** SUPPLIED ENTRIES follows **
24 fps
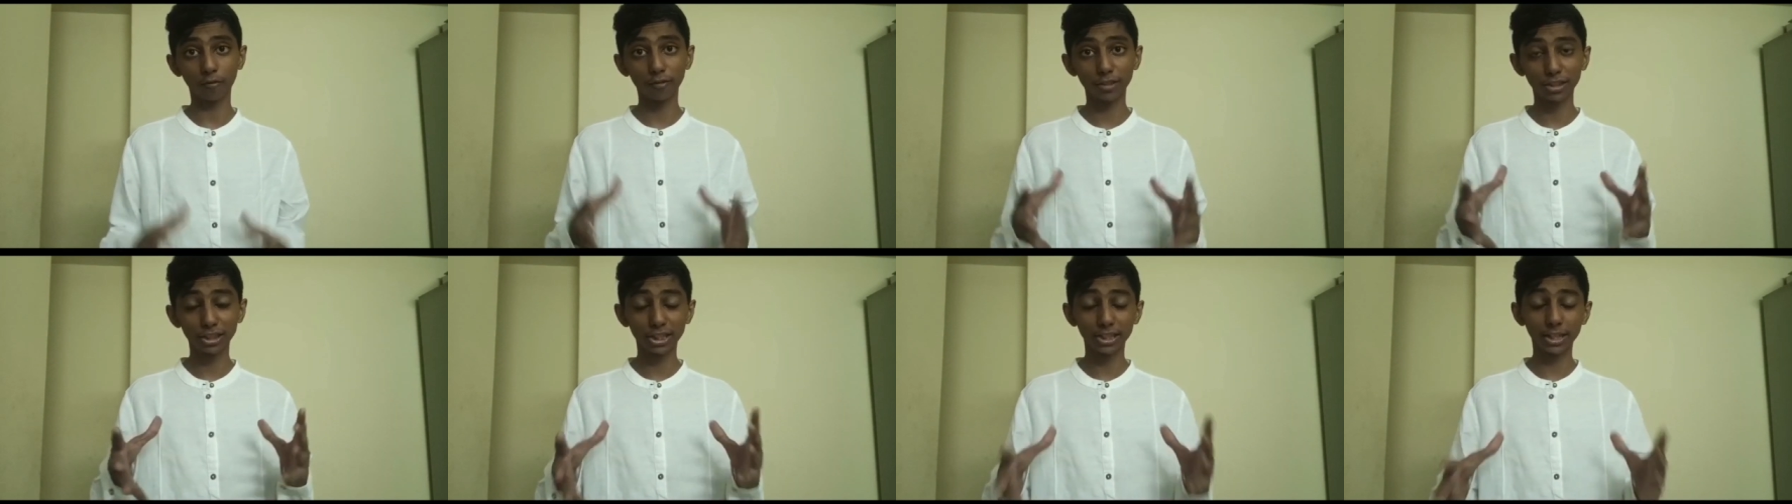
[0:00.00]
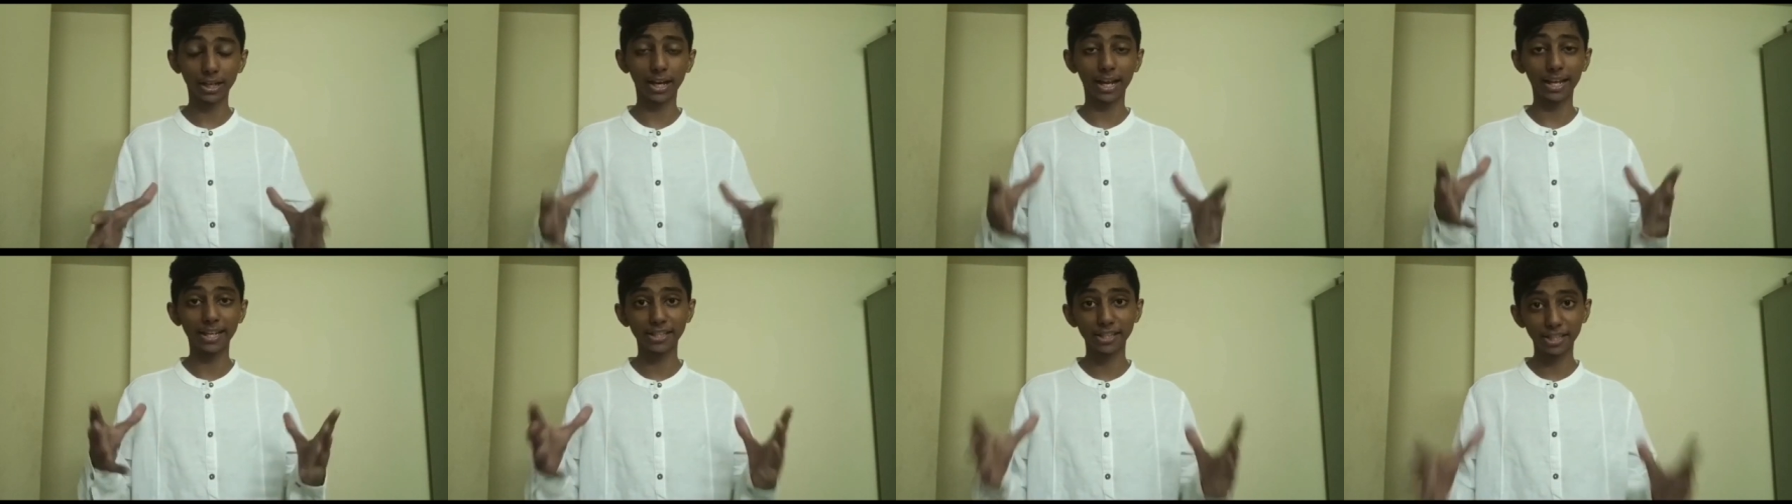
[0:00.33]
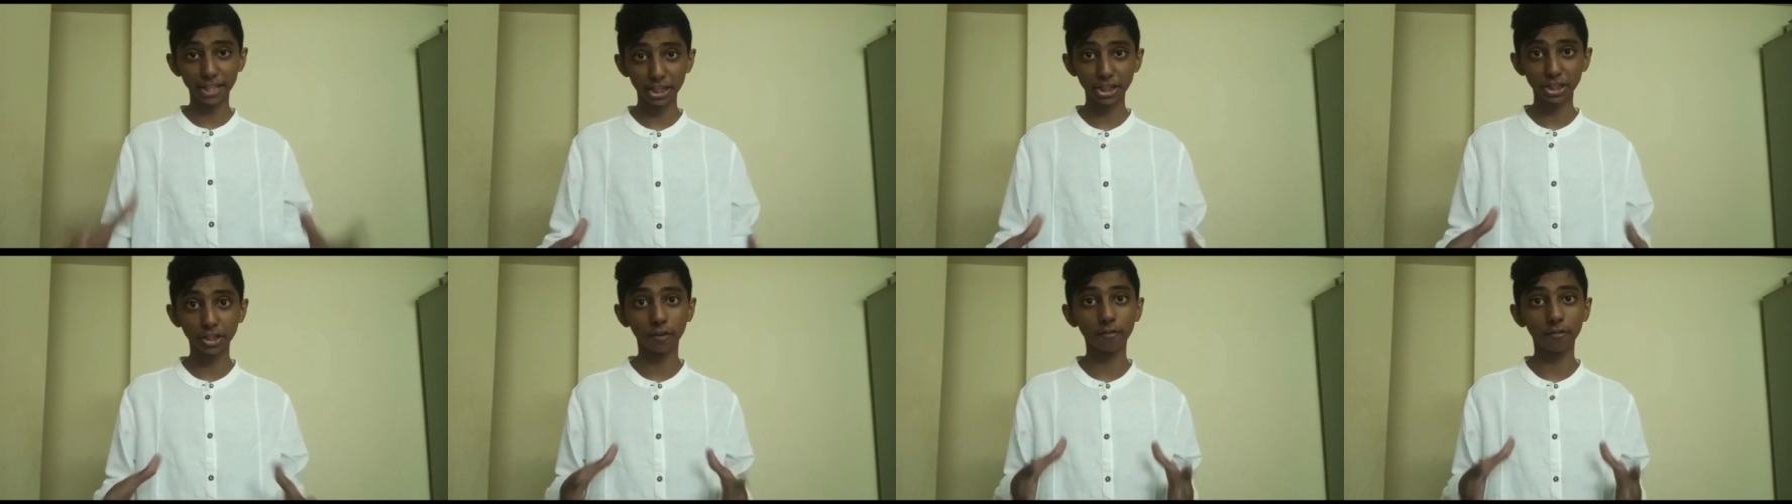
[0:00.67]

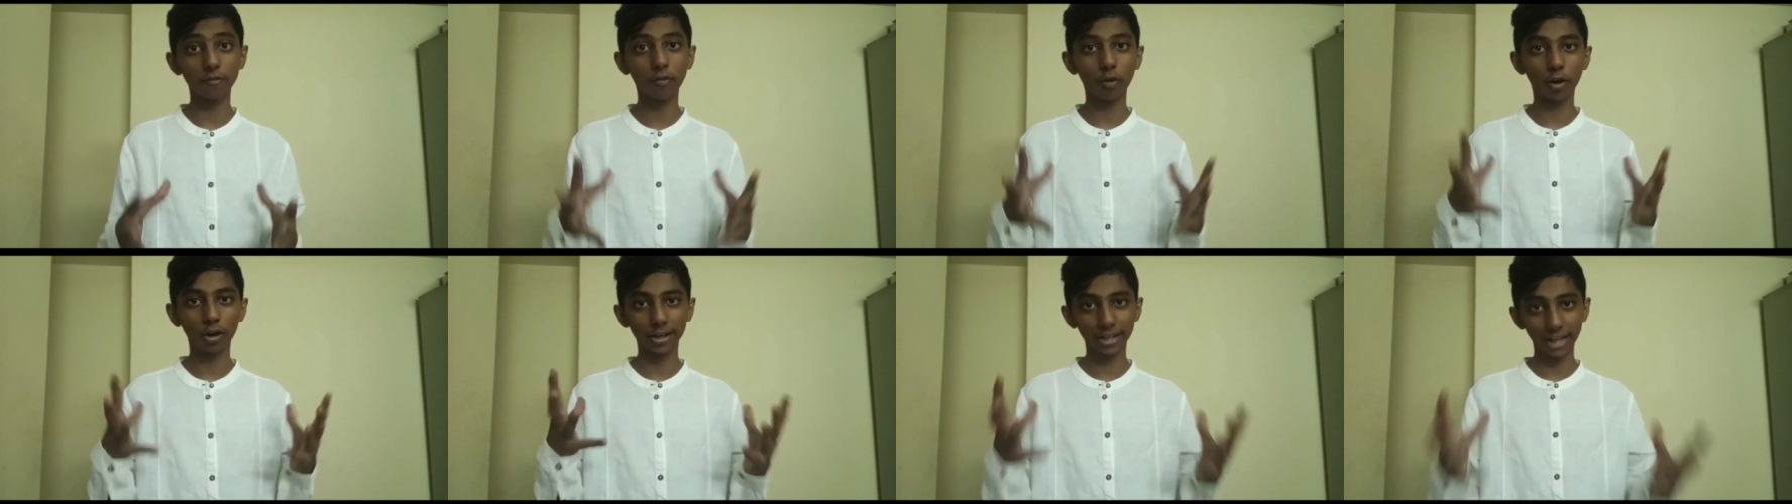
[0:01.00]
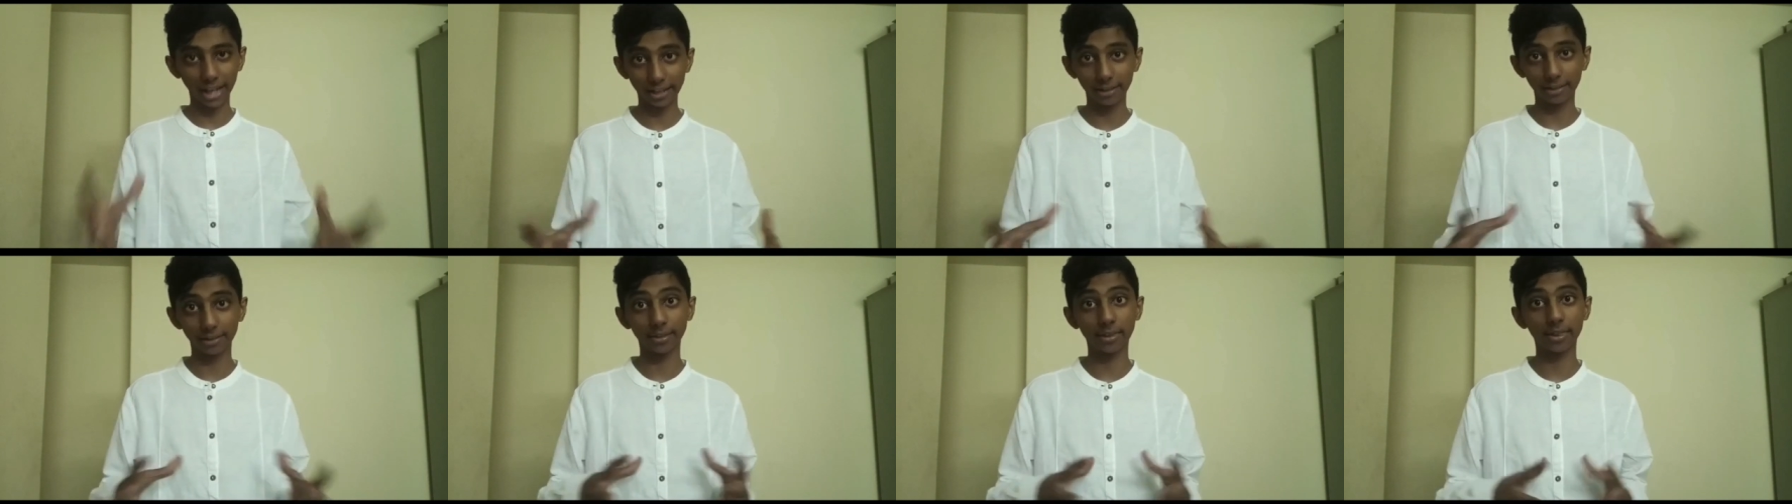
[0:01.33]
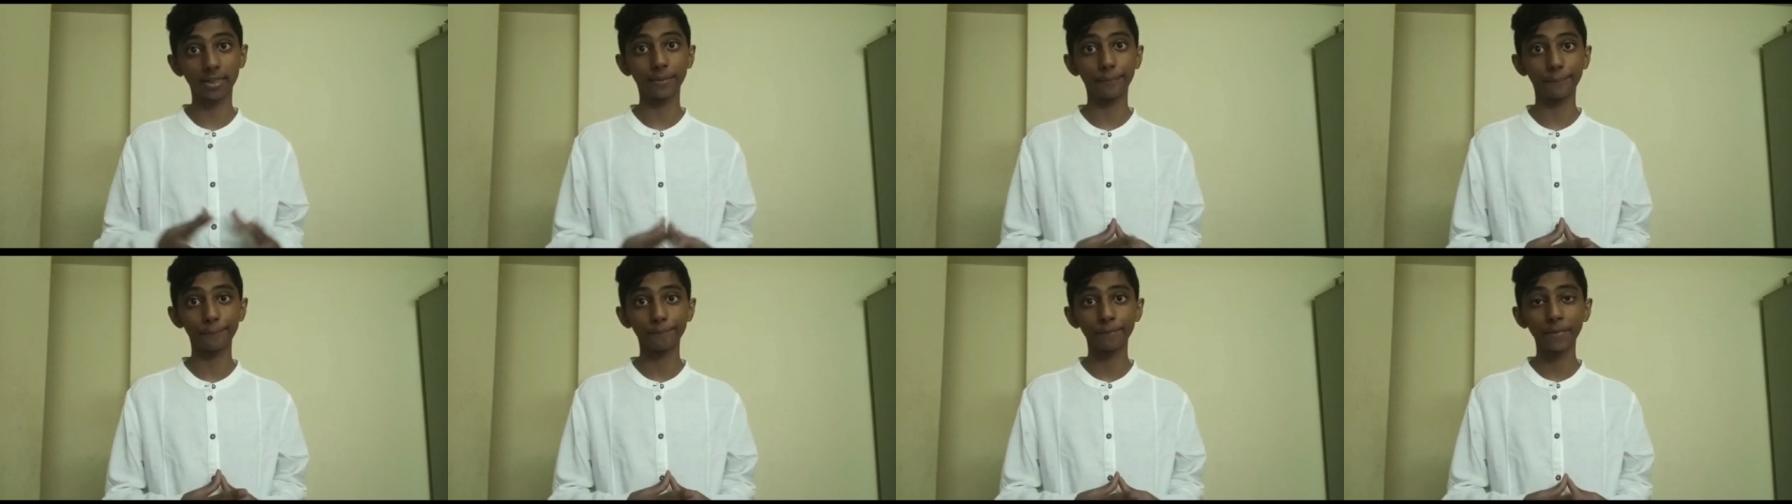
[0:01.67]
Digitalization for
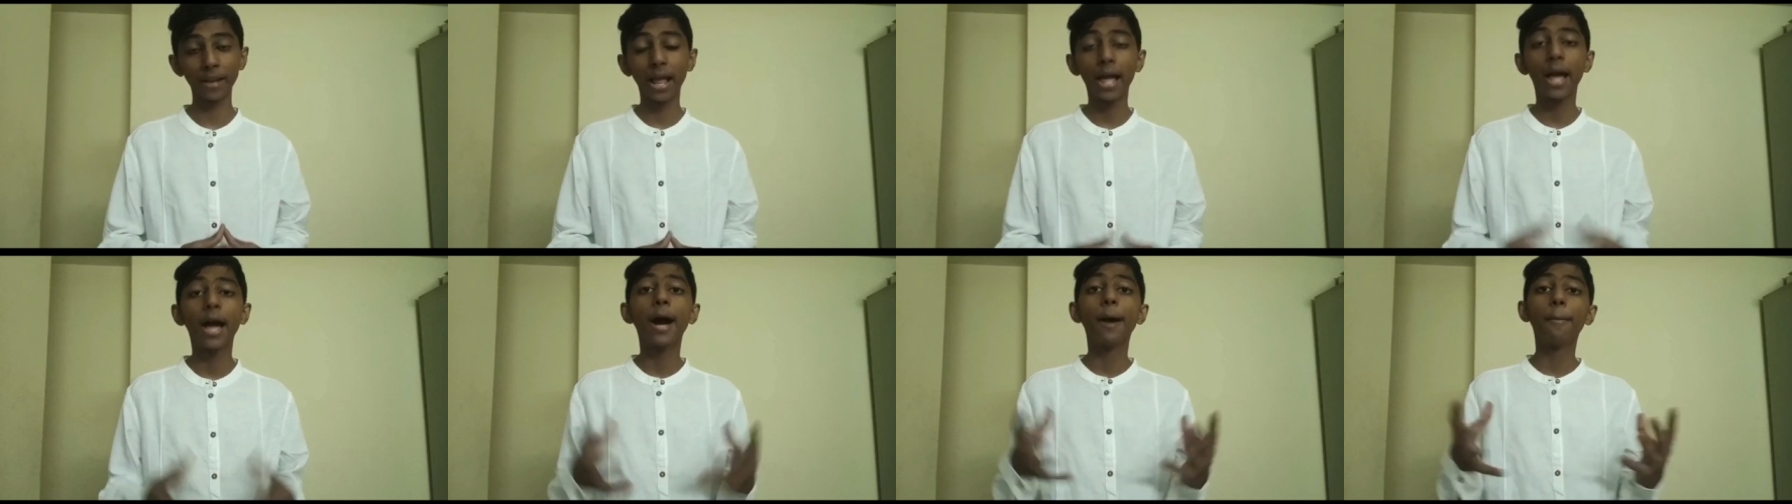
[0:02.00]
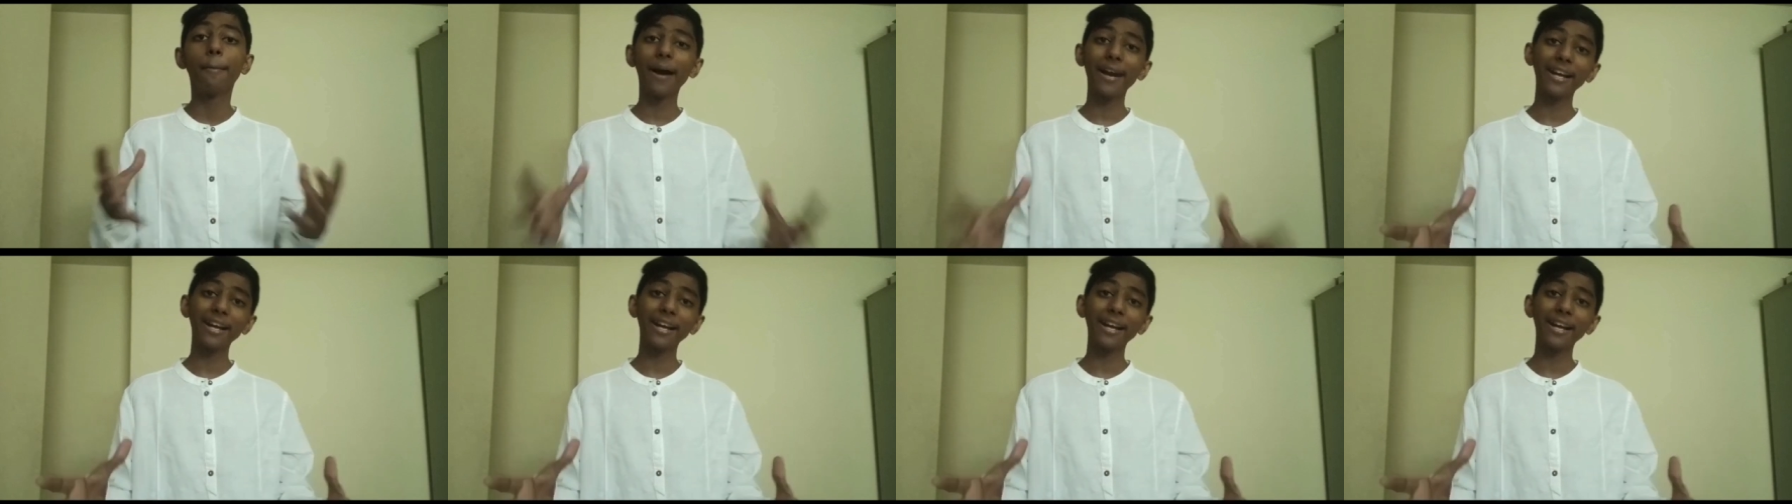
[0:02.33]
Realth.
** End of SUPPLIED ENTRIES **
** SUPPLIED ENTRIES follows **
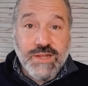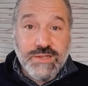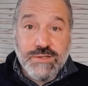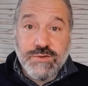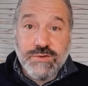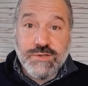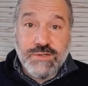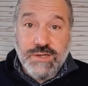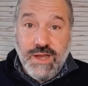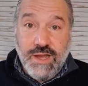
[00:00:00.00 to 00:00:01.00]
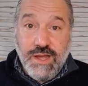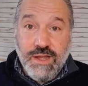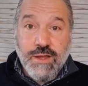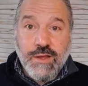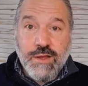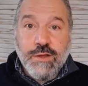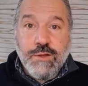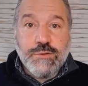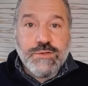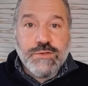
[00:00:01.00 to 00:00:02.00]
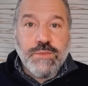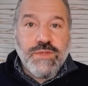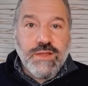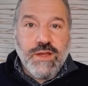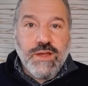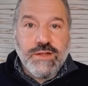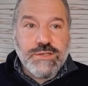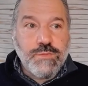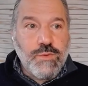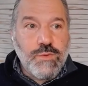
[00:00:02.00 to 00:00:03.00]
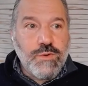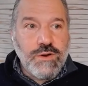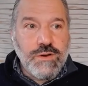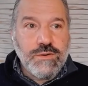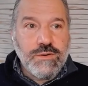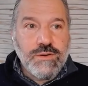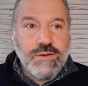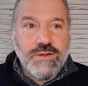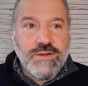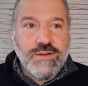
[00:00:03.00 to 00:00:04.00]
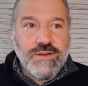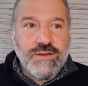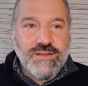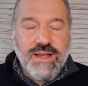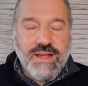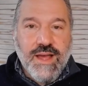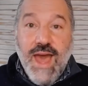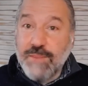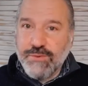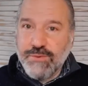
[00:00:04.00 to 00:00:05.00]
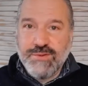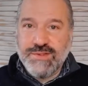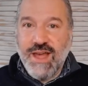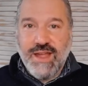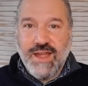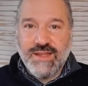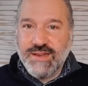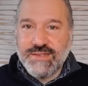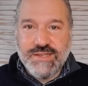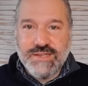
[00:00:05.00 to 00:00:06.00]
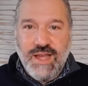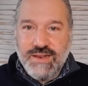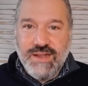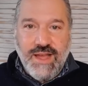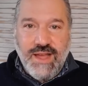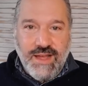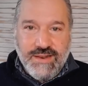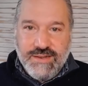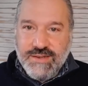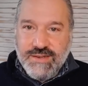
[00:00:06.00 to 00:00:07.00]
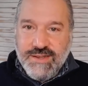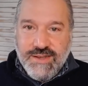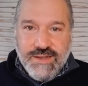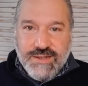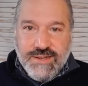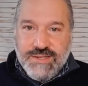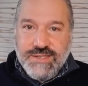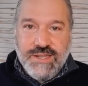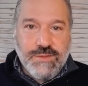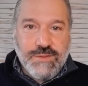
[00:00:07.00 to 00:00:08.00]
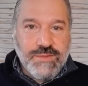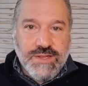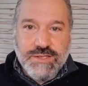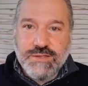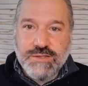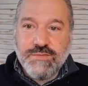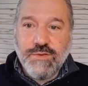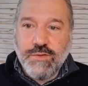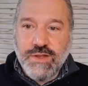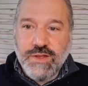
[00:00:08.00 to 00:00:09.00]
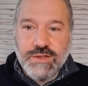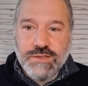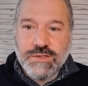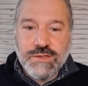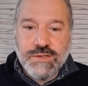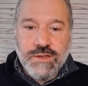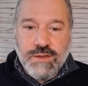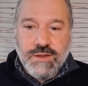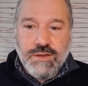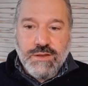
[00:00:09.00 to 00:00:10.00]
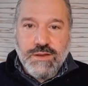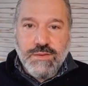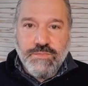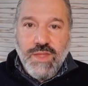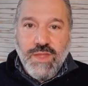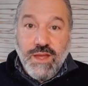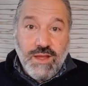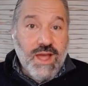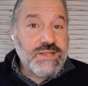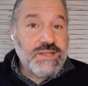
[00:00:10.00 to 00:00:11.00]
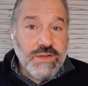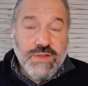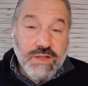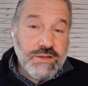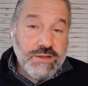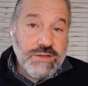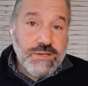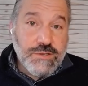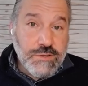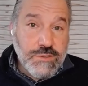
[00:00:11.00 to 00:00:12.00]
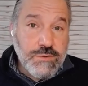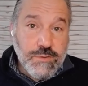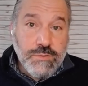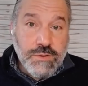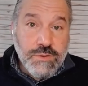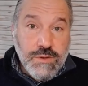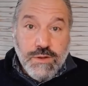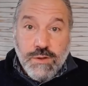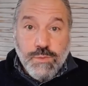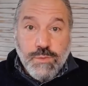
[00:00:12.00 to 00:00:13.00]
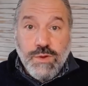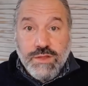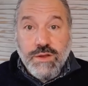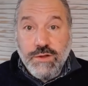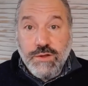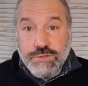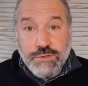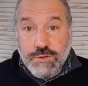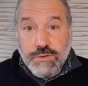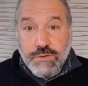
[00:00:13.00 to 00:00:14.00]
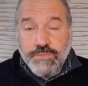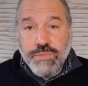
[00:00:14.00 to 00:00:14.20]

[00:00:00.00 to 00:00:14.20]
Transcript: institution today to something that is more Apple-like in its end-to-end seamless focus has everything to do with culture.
** End of SUPPLIED ENTRIES **
**REQUIRED WORK**: Although the records above contain pictures, the copy must not; set down exactly the lines from the one with "[00:00:04.00 to 00:00:05.00]" up to and including the one with "[00:00:12.00 to 00:00:13.00]".

**EXPECTED ANSWER**:
[00:00:04.00 to 00:00:05.00]
[00:00:05.00 to 00:00:06.00]
[00:00:06.00 to 00:00:07.00]
[00:00:07.00 to 00:00:08.00]
[00:00:08.00 to 00:00:09.00]
[00:00:09.00 to 00:00:10.00]
[00:00:10.00 to 00:00:11.00]
[00:00:11.00 to 00:00:12.00]
[00:00:12.00 to 00:00:13.00]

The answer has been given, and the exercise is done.